> Aim of the task: Where in the records does the word "frames" appear? Copy each line that holds it.

Task material Block Start

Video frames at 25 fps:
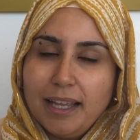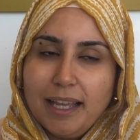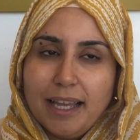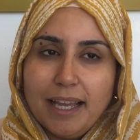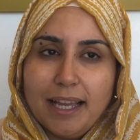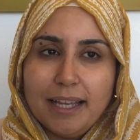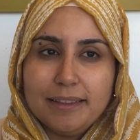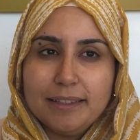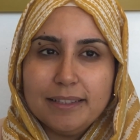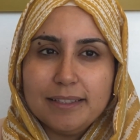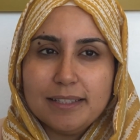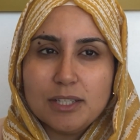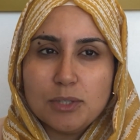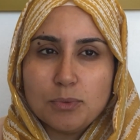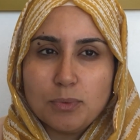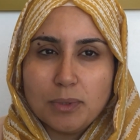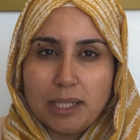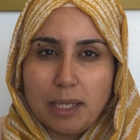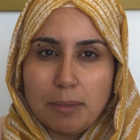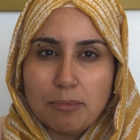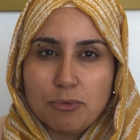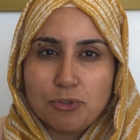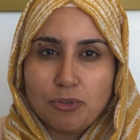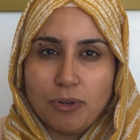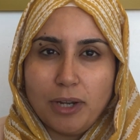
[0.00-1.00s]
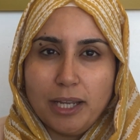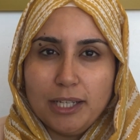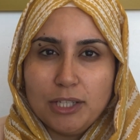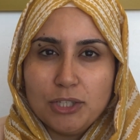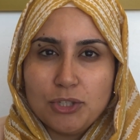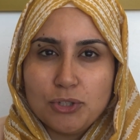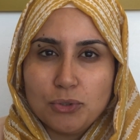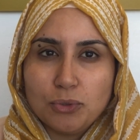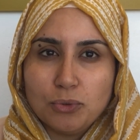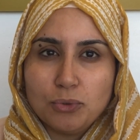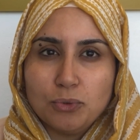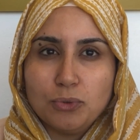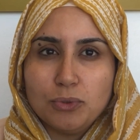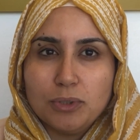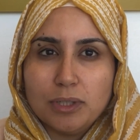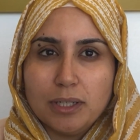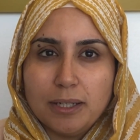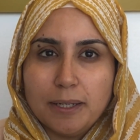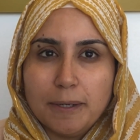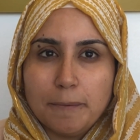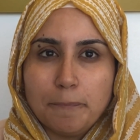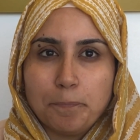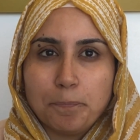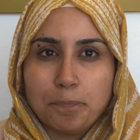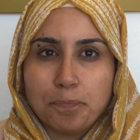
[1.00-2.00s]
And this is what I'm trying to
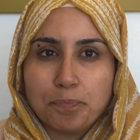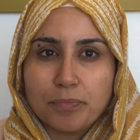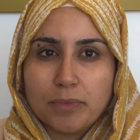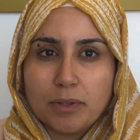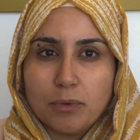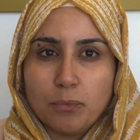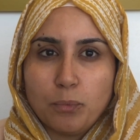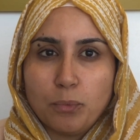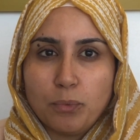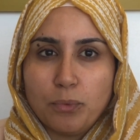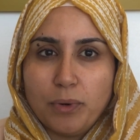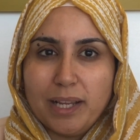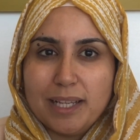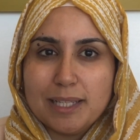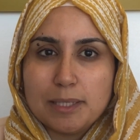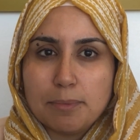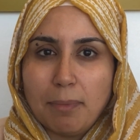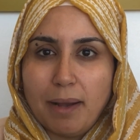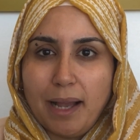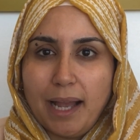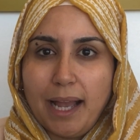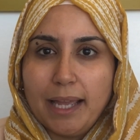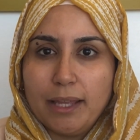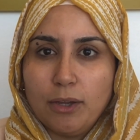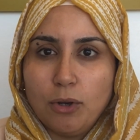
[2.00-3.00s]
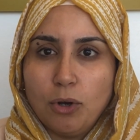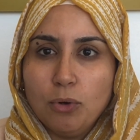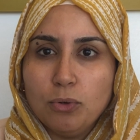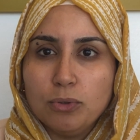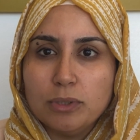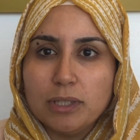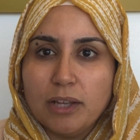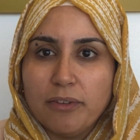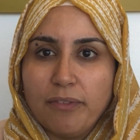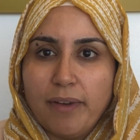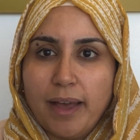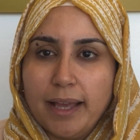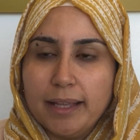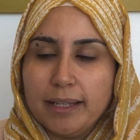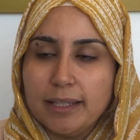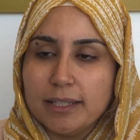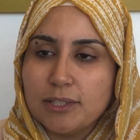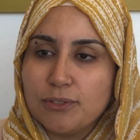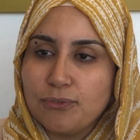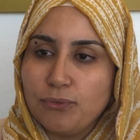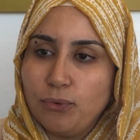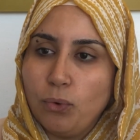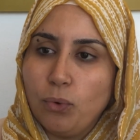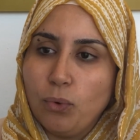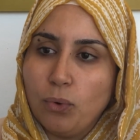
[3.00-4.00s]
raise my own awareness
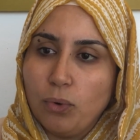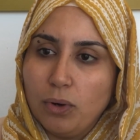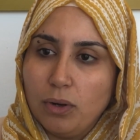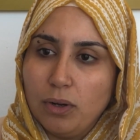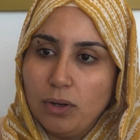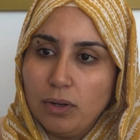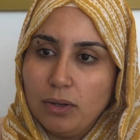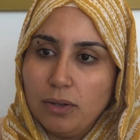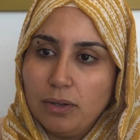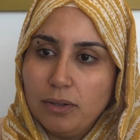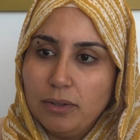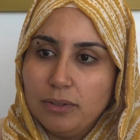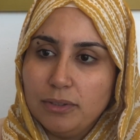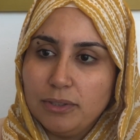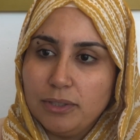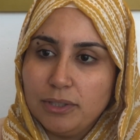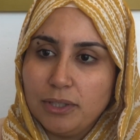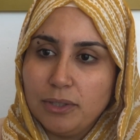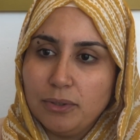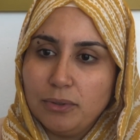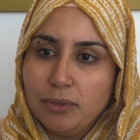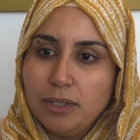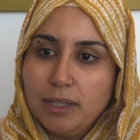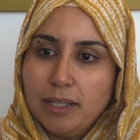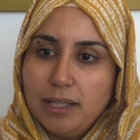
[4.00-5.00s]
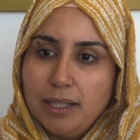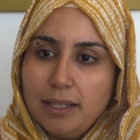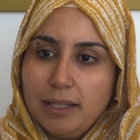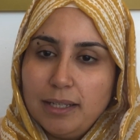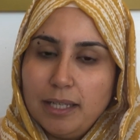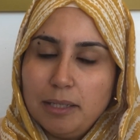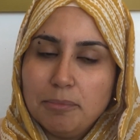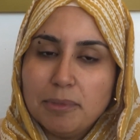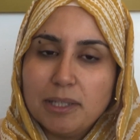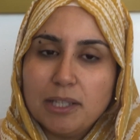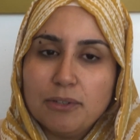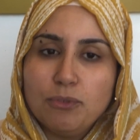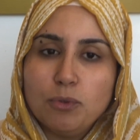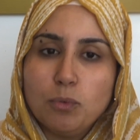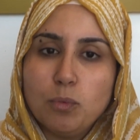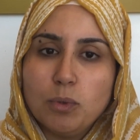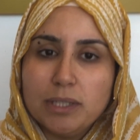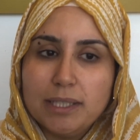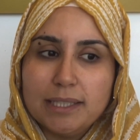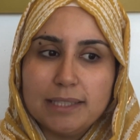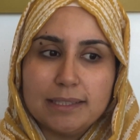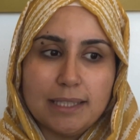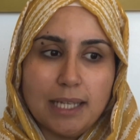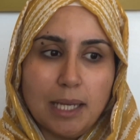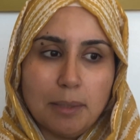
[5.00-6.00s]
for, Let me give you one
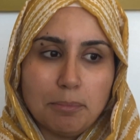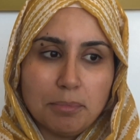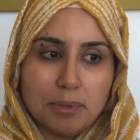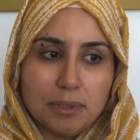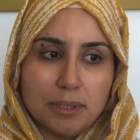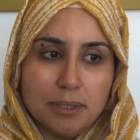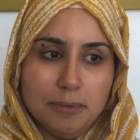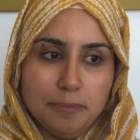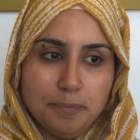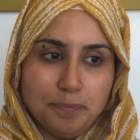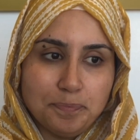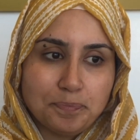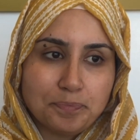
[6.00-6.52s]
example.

Task material Block End
Task material Block Start

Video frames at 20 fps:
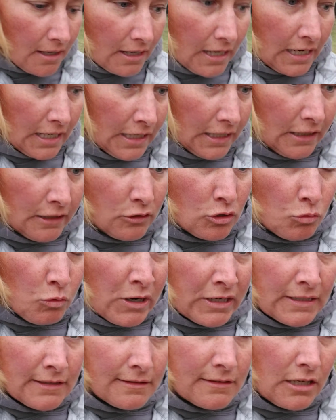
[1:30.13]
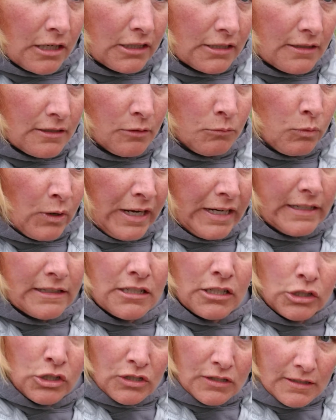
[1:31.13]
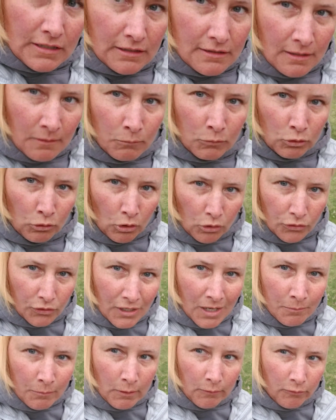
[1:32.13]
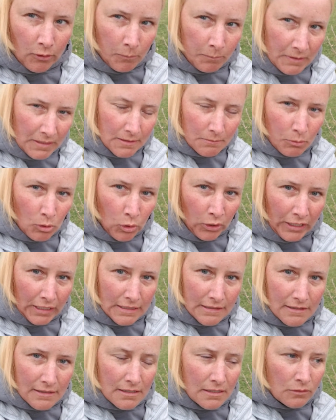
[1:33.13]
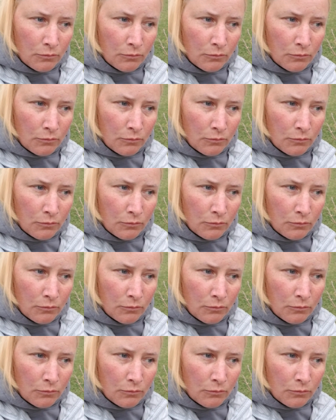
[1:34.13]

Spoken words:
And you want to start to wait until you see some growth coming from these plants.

Task material Block End

> Solution to the problem:
Video frames at 25 fps:
Video frames at 20 fps:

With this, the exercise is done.